- **The problem**
All lines below starting at the one that holds "[00:10:25.64 to 00:10:25.82]" and ending at the one that holds "Transcript, with fillers: on value add" should be printed exactly, ends included. Pictures should not be printed, nor anything else.

------ Entries shown ------

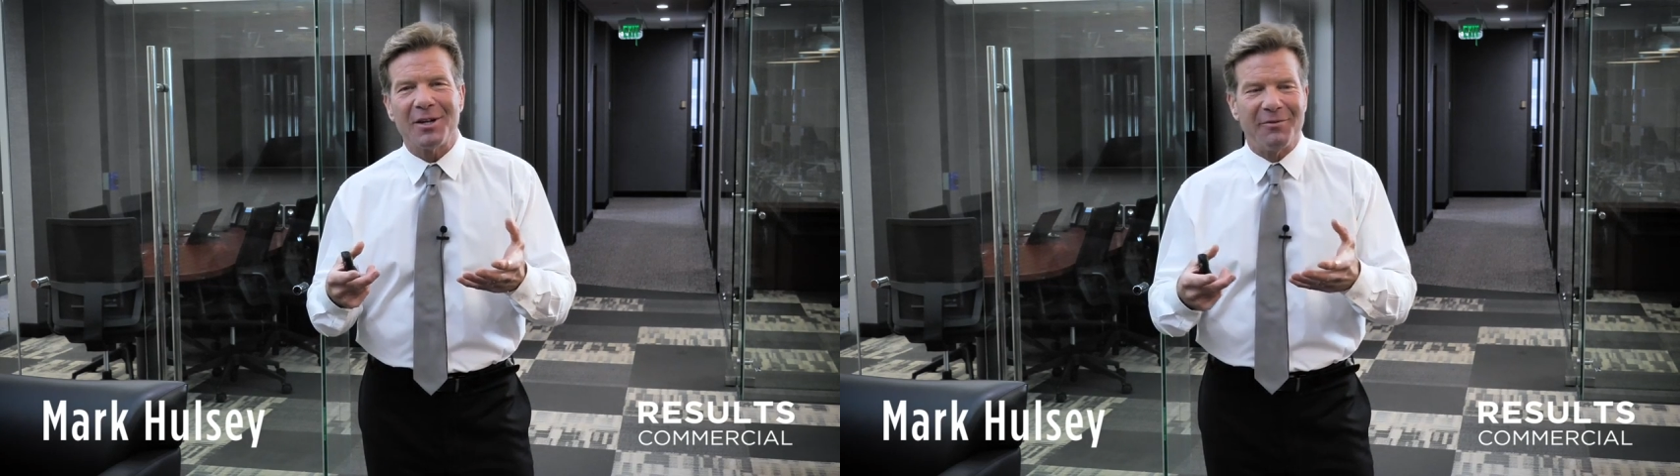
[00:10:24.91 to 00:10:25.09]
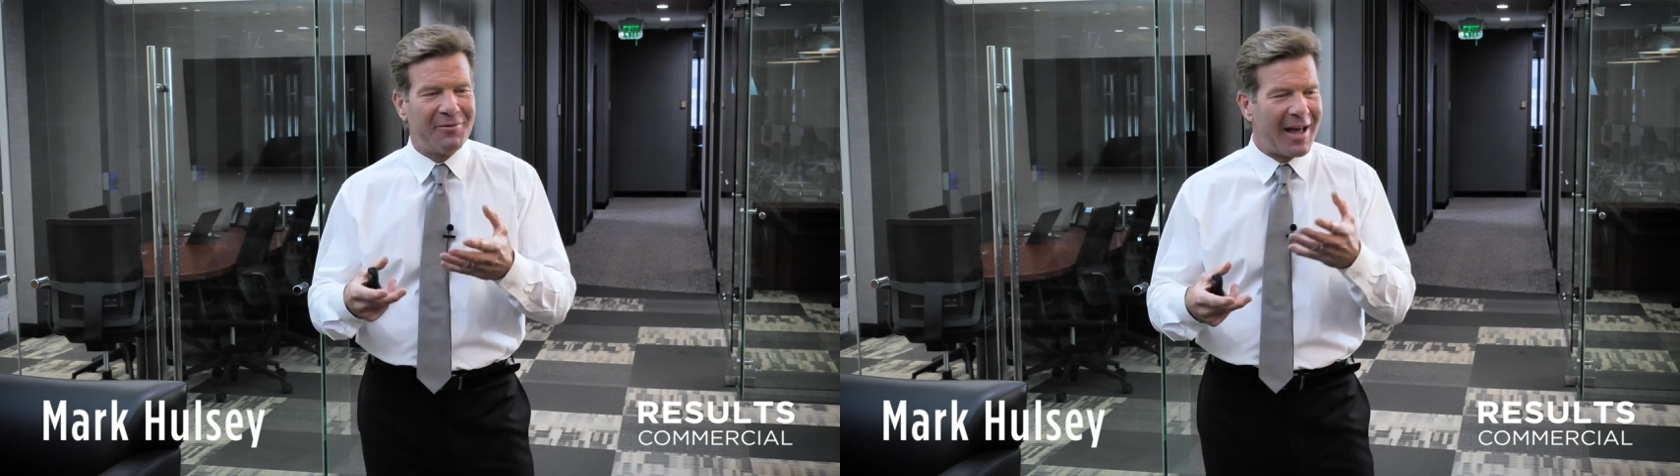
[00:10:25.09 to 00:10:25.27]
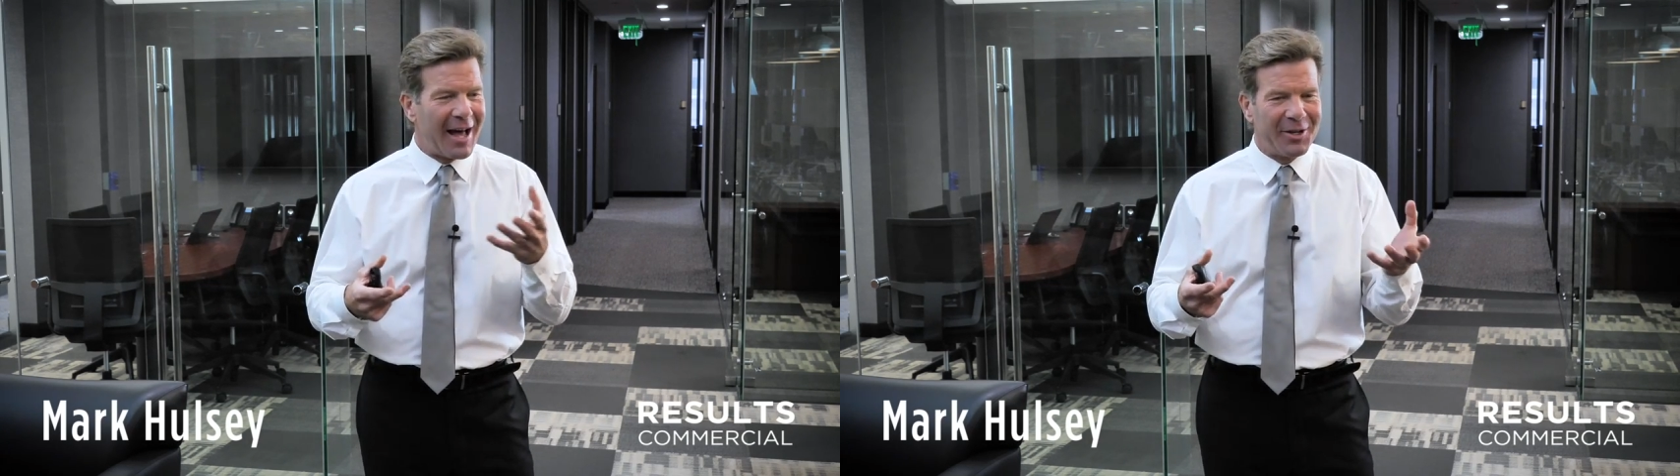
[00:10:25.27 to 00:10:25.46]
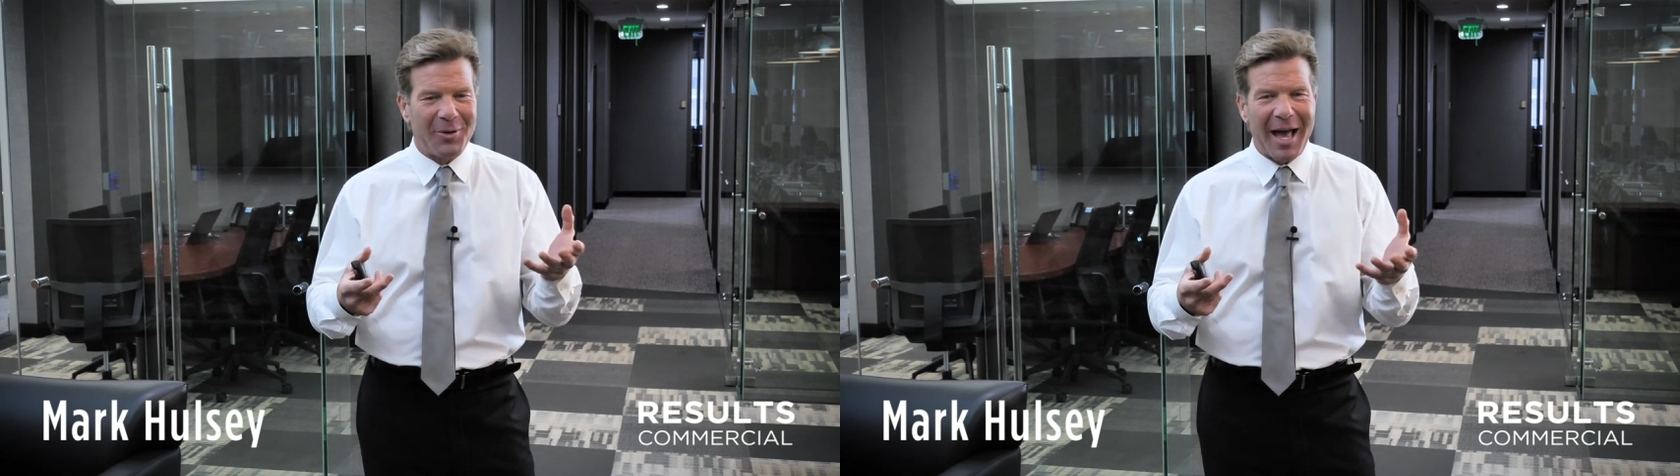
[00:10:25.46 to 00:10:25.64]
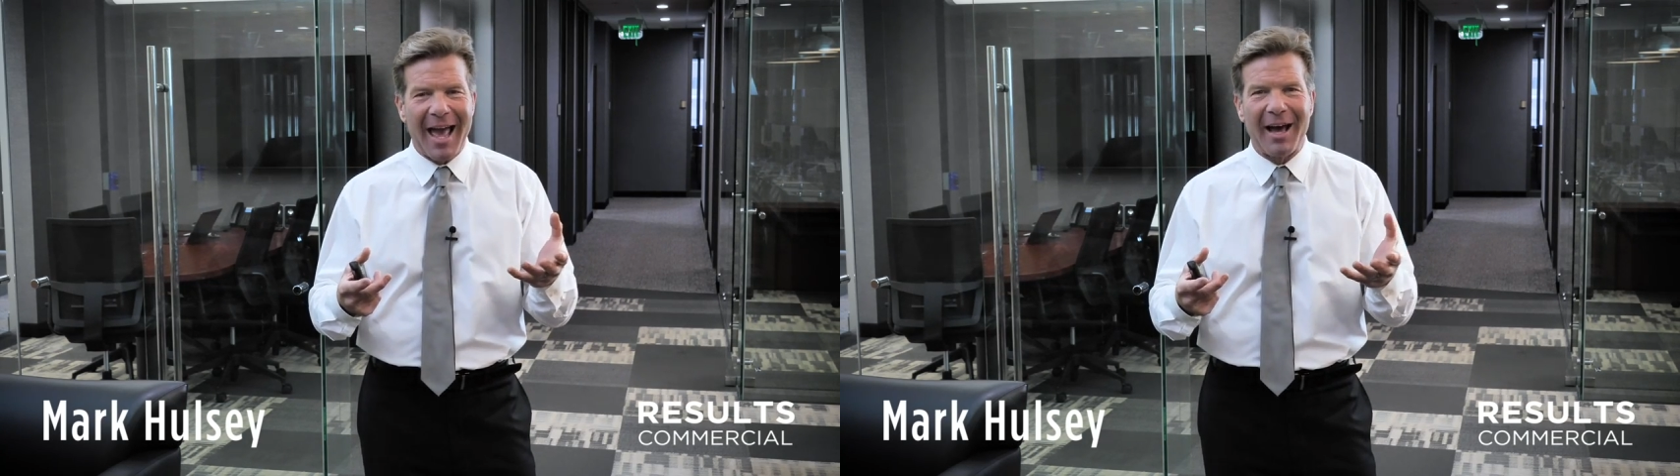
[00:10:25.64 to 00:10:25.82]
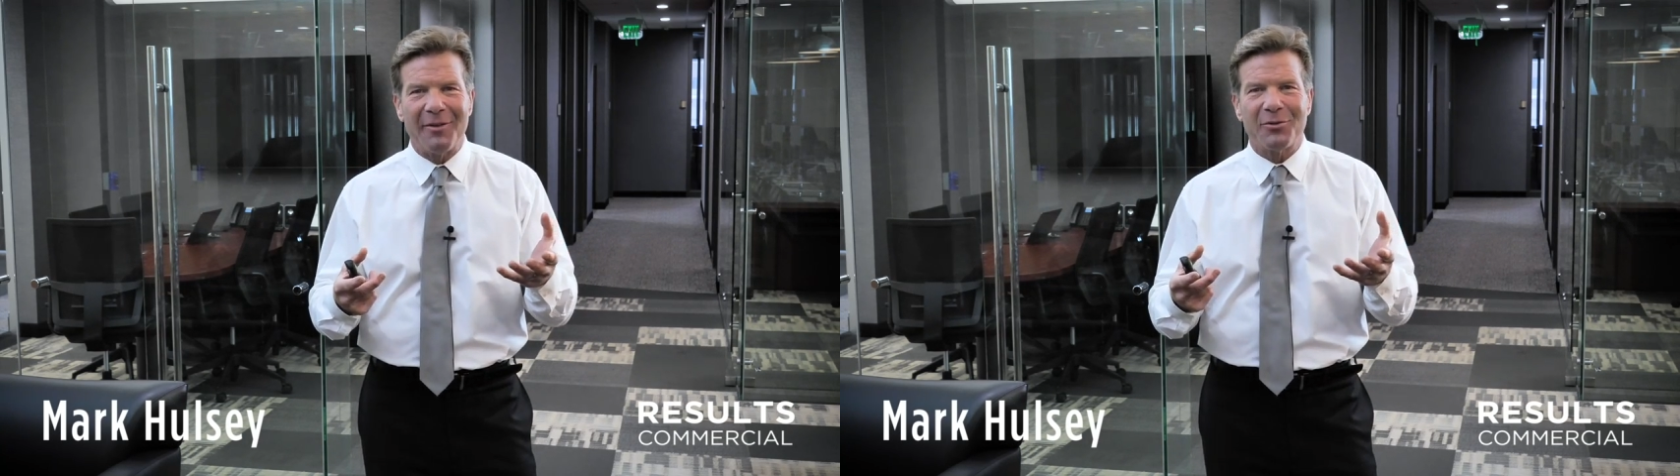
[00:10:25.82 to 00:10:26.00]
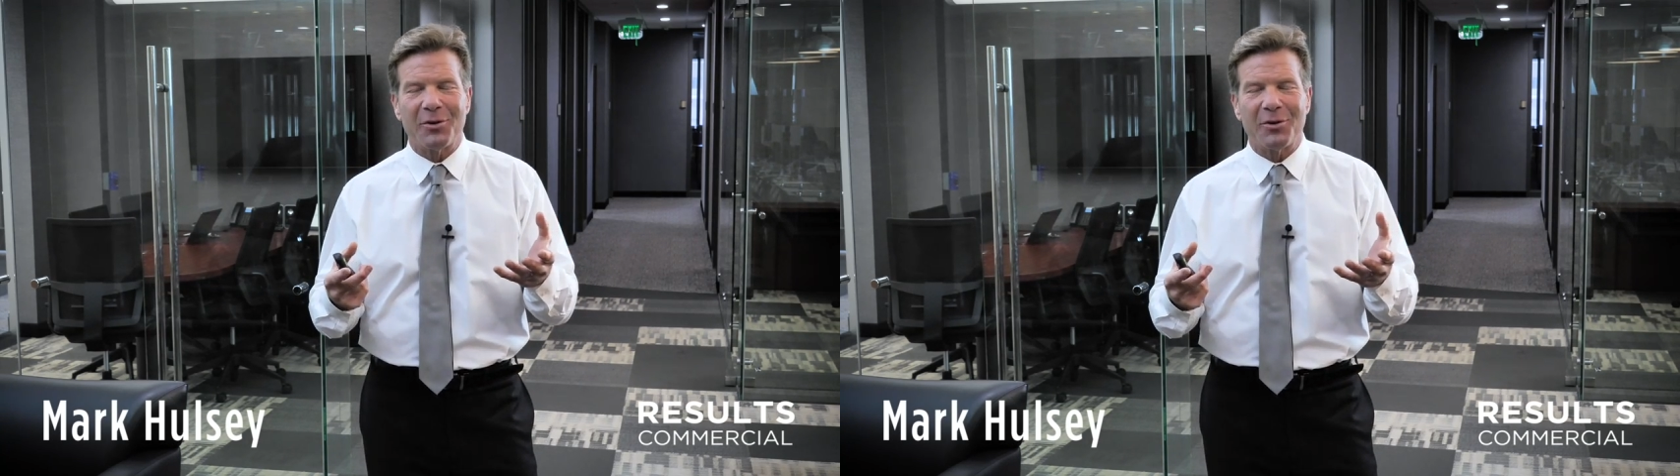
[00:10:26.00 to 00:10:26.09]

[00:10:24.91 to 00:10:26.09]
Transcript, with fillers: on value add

------
------ Entries shown ------

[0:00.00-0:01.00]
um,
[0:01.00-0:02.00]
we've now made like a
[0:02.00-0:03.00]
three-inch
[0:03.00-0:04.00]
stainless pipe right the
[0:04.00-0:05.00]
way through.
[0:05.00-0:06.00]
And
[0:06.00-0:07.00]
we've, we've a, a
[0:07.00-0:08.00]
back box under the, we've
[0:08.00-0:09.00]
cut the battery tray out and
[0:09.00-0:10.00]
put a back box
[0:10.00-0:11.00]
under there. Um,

------

- **Answer to this problem**
[00:10:25.64 to 00:10:25.82]
[00:10:25.82 to 00:10:26.00]
[00:10:26.00 to 00:10:26.09]

[00:10:24.91 to 00:10:26.09]
Transcript, with fillers: on value add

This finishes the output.